(Source records)
--- START ---

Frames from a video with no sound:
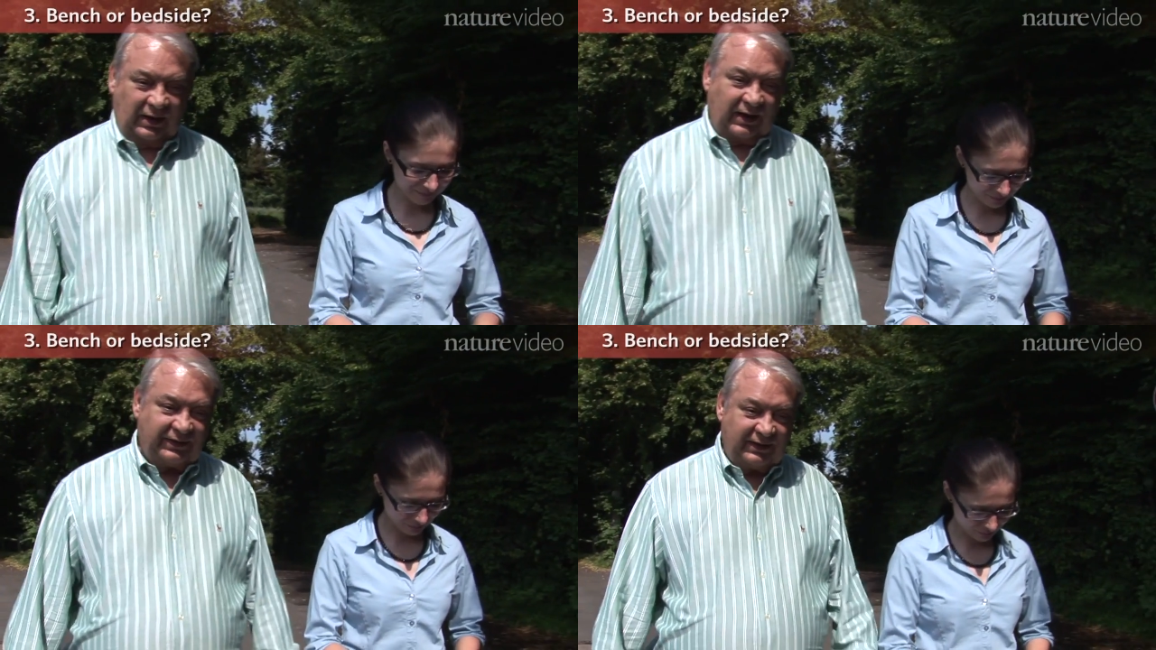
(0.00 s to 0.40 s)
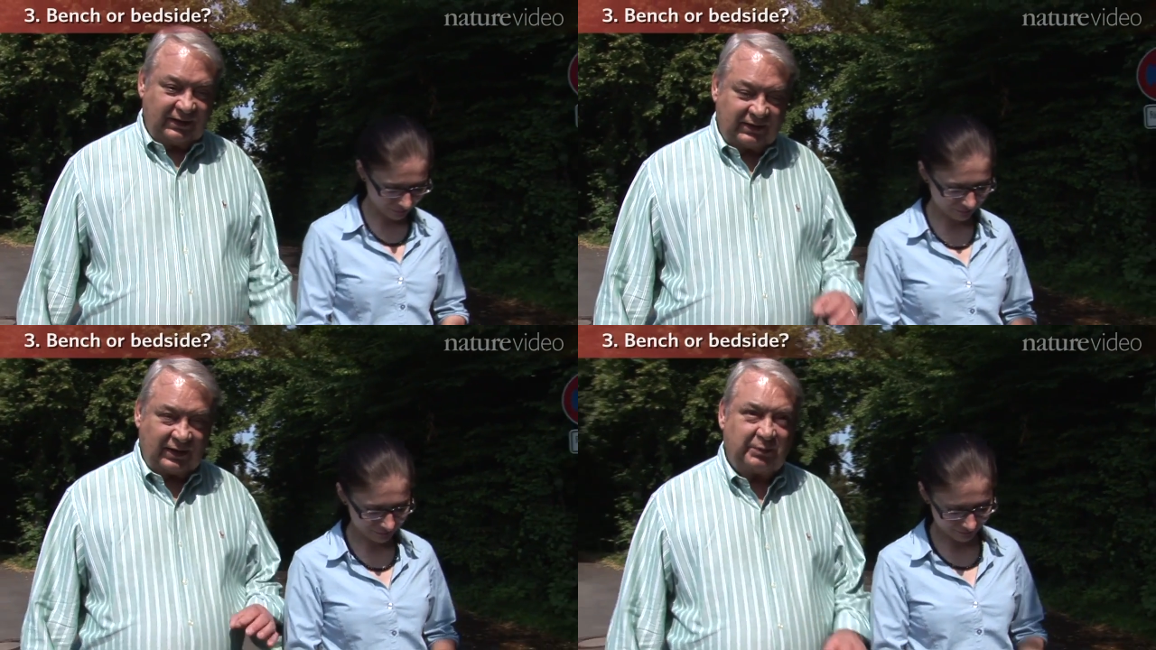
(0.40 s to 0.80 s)
Speaker 1: I think
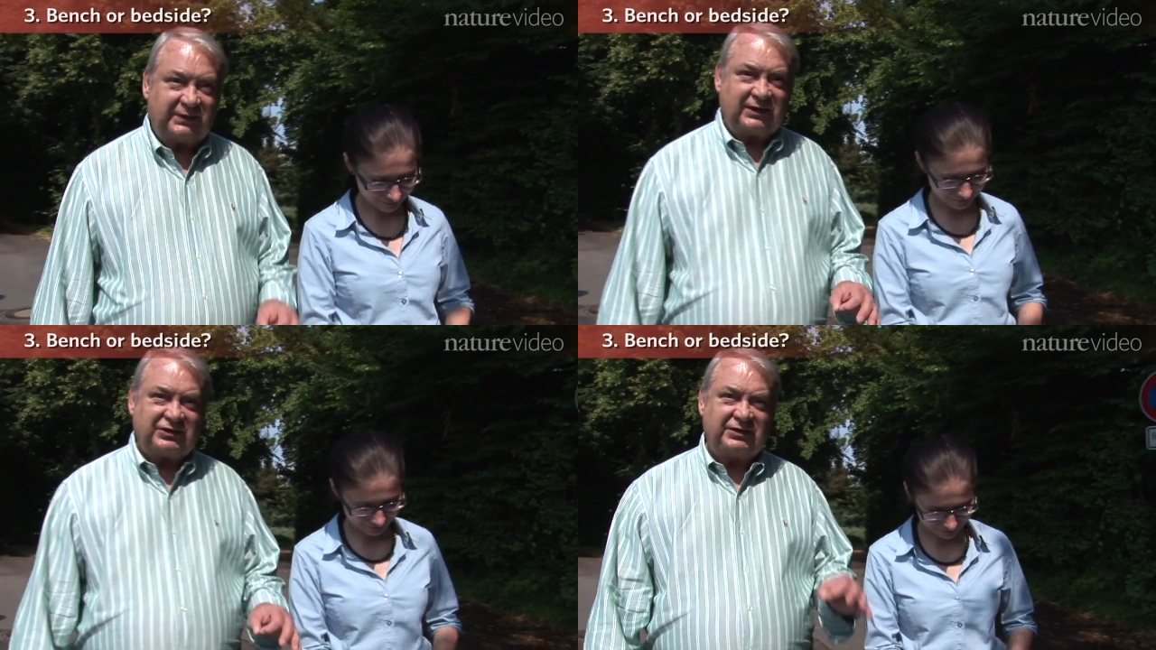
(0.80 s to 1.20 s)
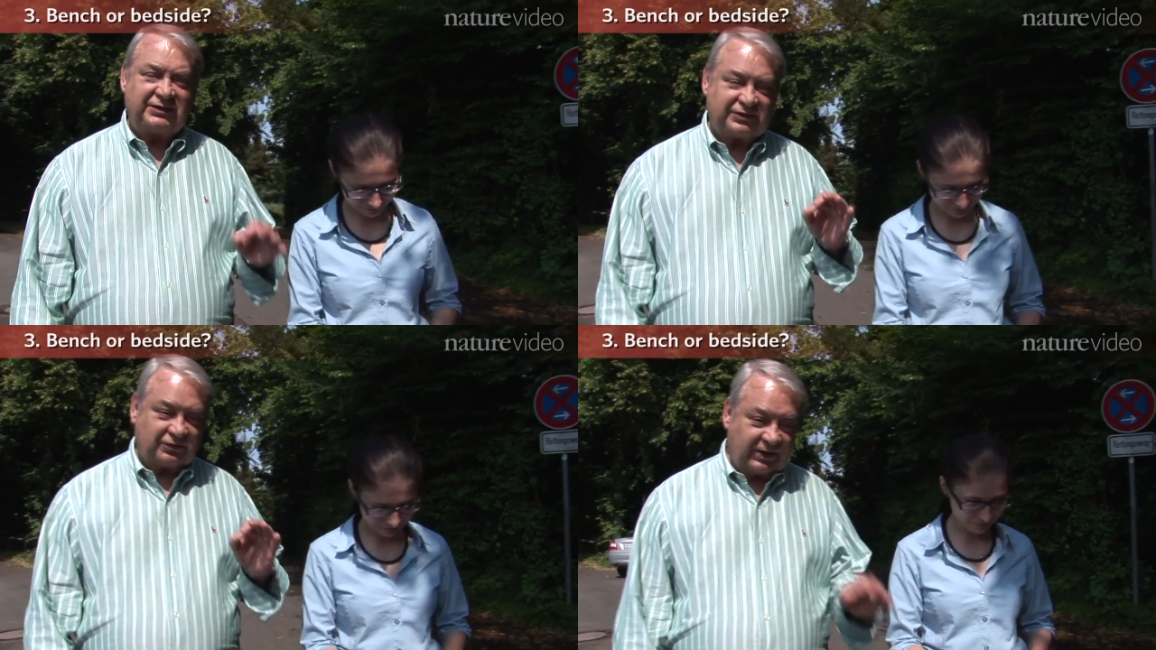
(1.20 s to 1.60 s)
competition
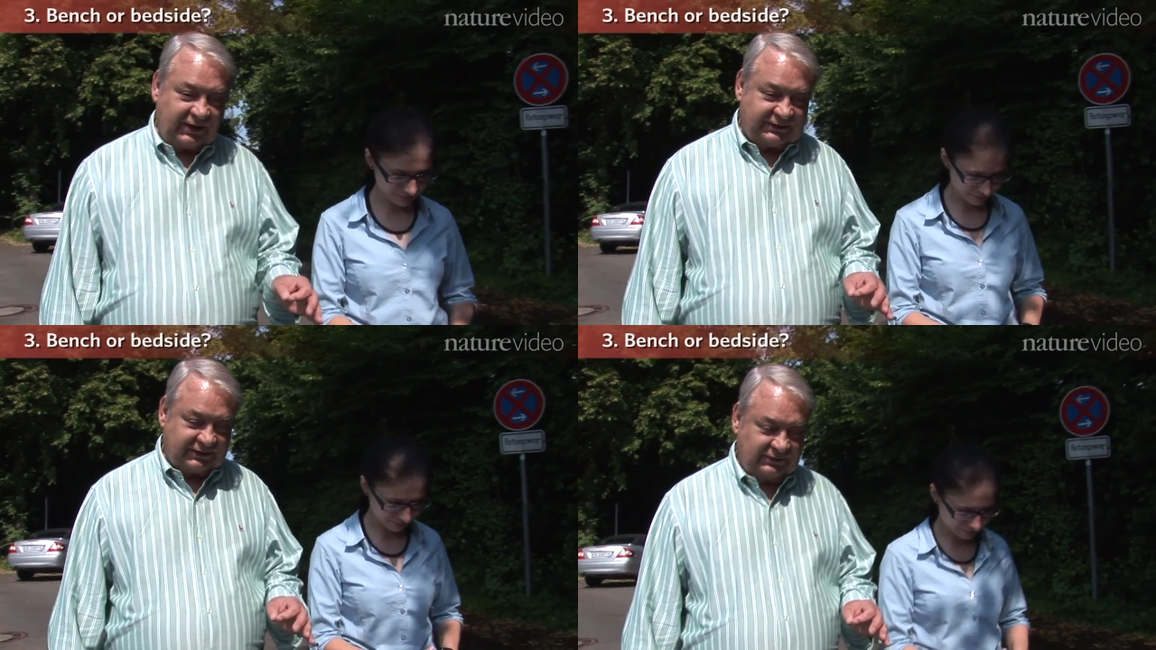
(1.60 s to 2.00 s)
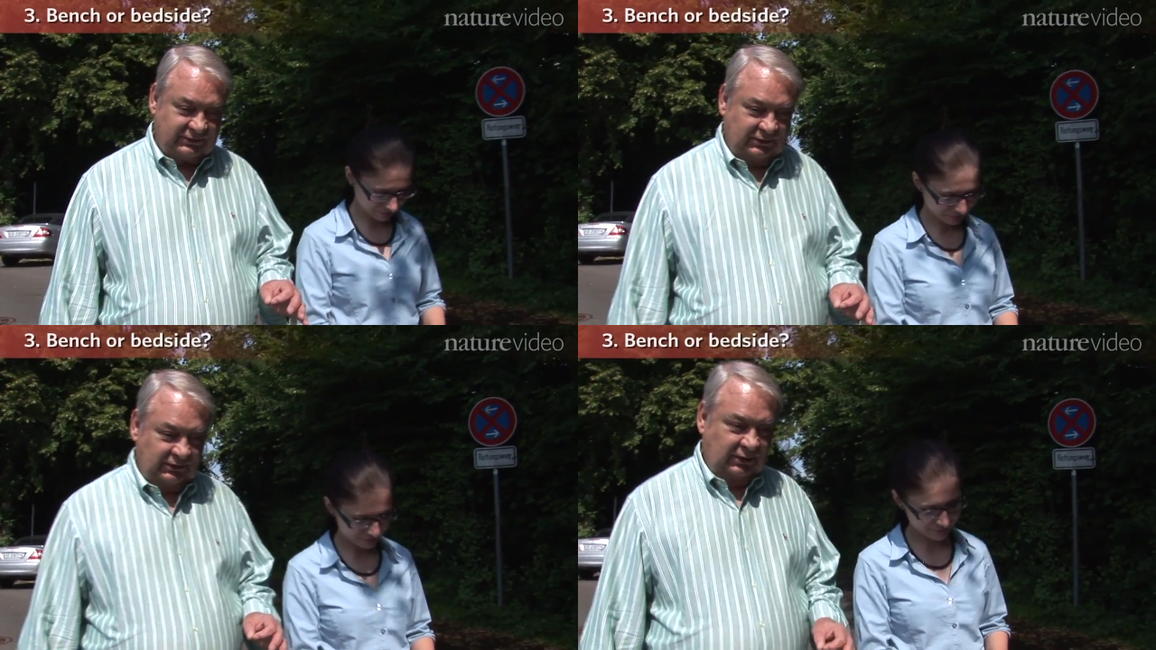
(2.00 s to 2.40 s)
is great,
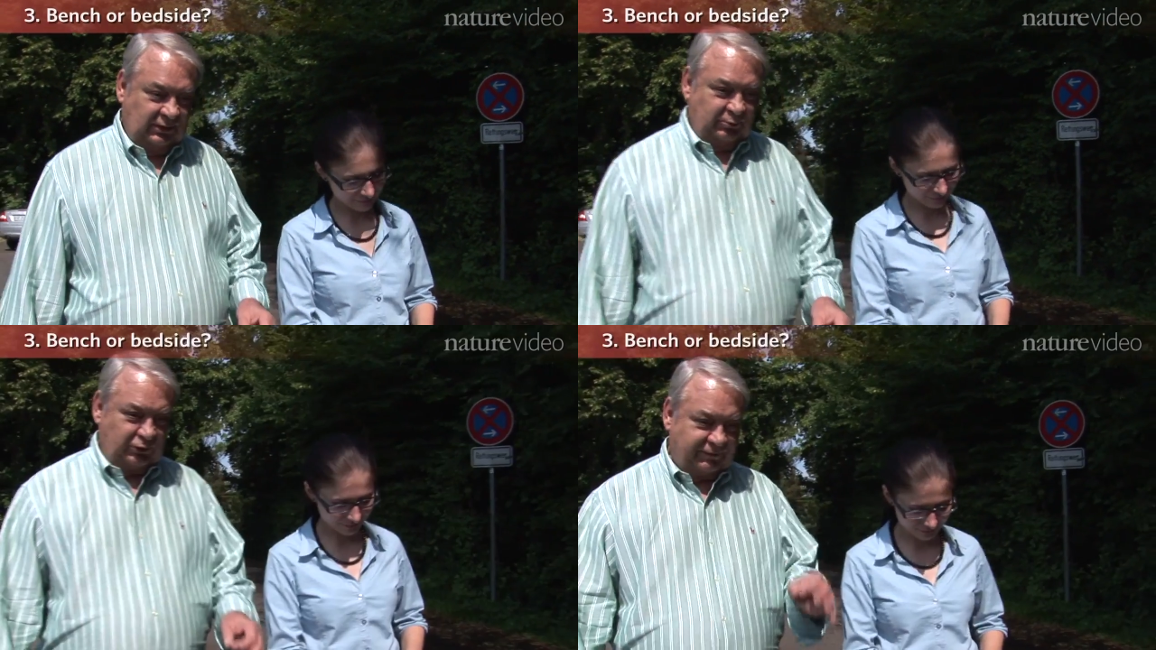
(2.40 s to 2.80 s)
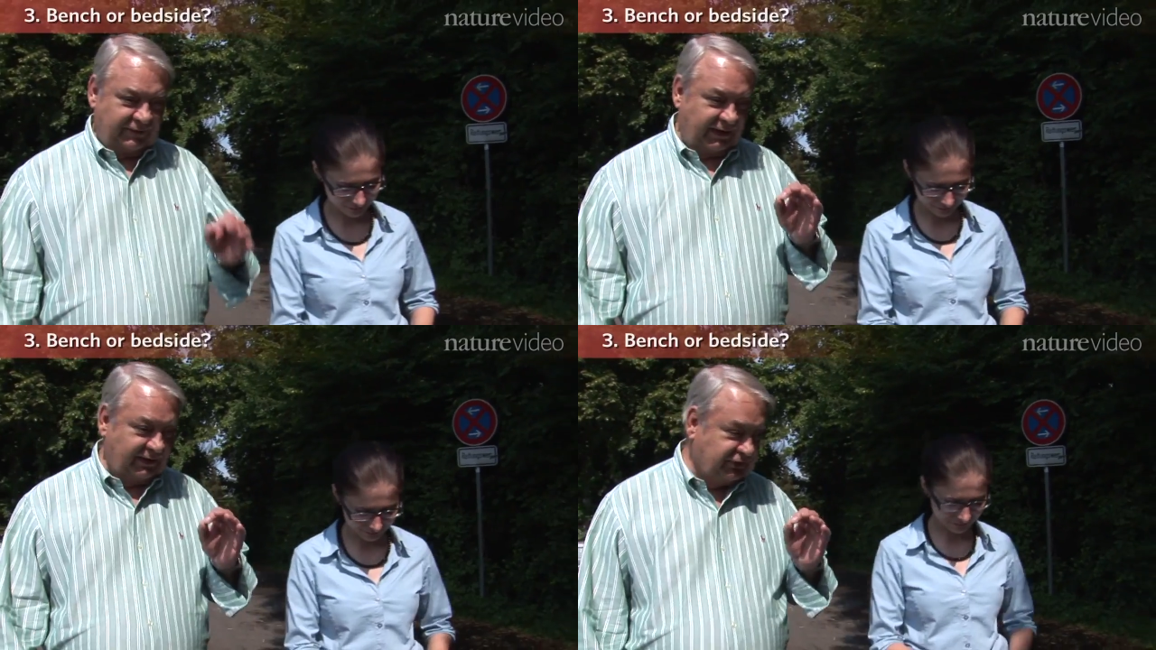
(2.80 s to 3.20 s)

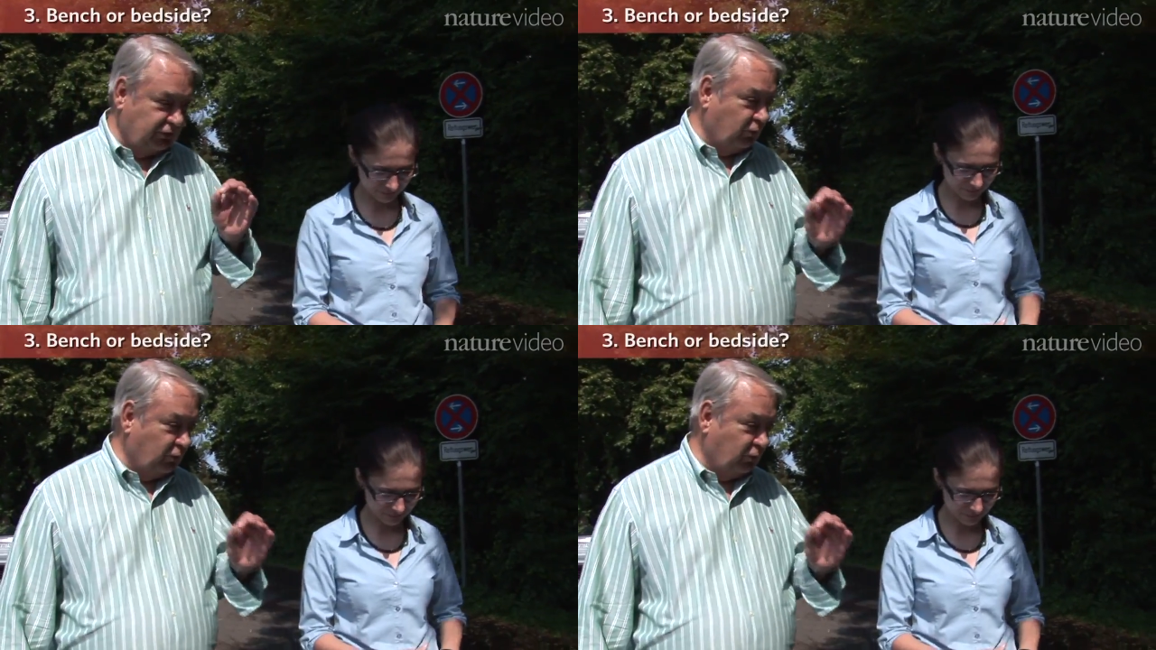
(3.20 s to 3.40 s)
provided you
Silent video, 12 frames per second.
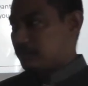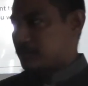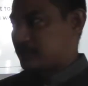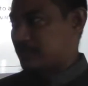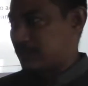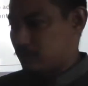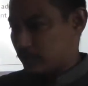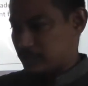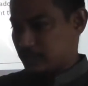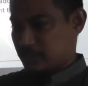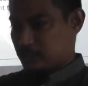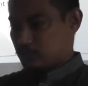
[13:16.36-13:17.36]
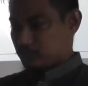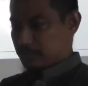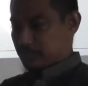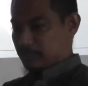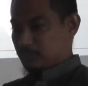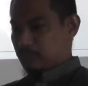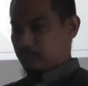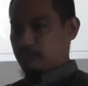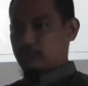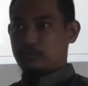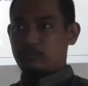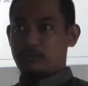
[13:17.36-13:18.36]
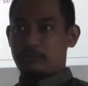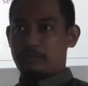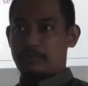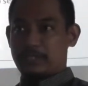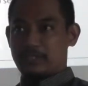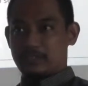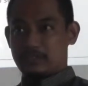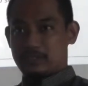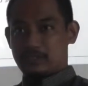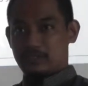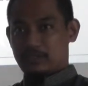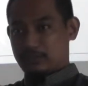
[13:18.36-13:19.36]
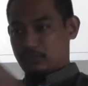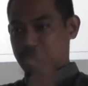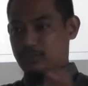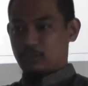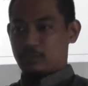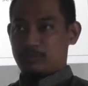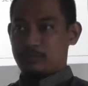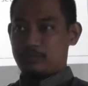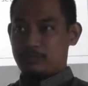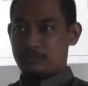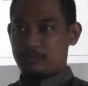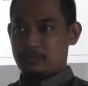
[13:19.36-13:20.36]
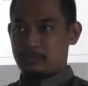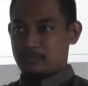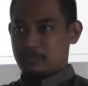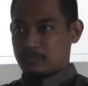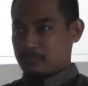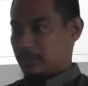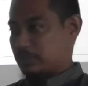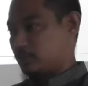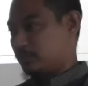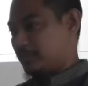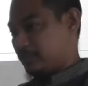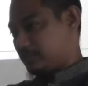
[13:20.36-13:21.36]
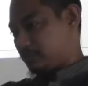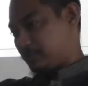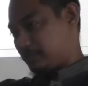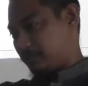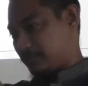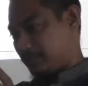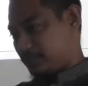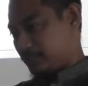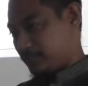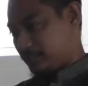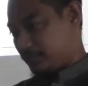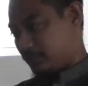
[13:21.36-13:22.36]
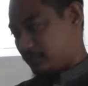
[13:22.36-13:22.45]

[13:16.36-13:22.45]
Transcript: some question is too big if you do not make it into a scope. My scope is within Malaysia,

--- END ---

Reproduce exactly and only the lines from the "[13:16.36-13:17.36]" line to the last line of the records above. Do not carry over any pictures.

[13:16.36-13:17.36]
[13:17.36-13:18.36]
[13:18.36-13:19.36]
[13:19.36-13:20.36]
[13:20.36-13:21.36]
[13:21.36-13:22.36]
[13:22.36-13:22.45]

[13:16.36-13:22.45]
Transcript: some question is too big if you do not make it into a scope. My scope is within Malaysia,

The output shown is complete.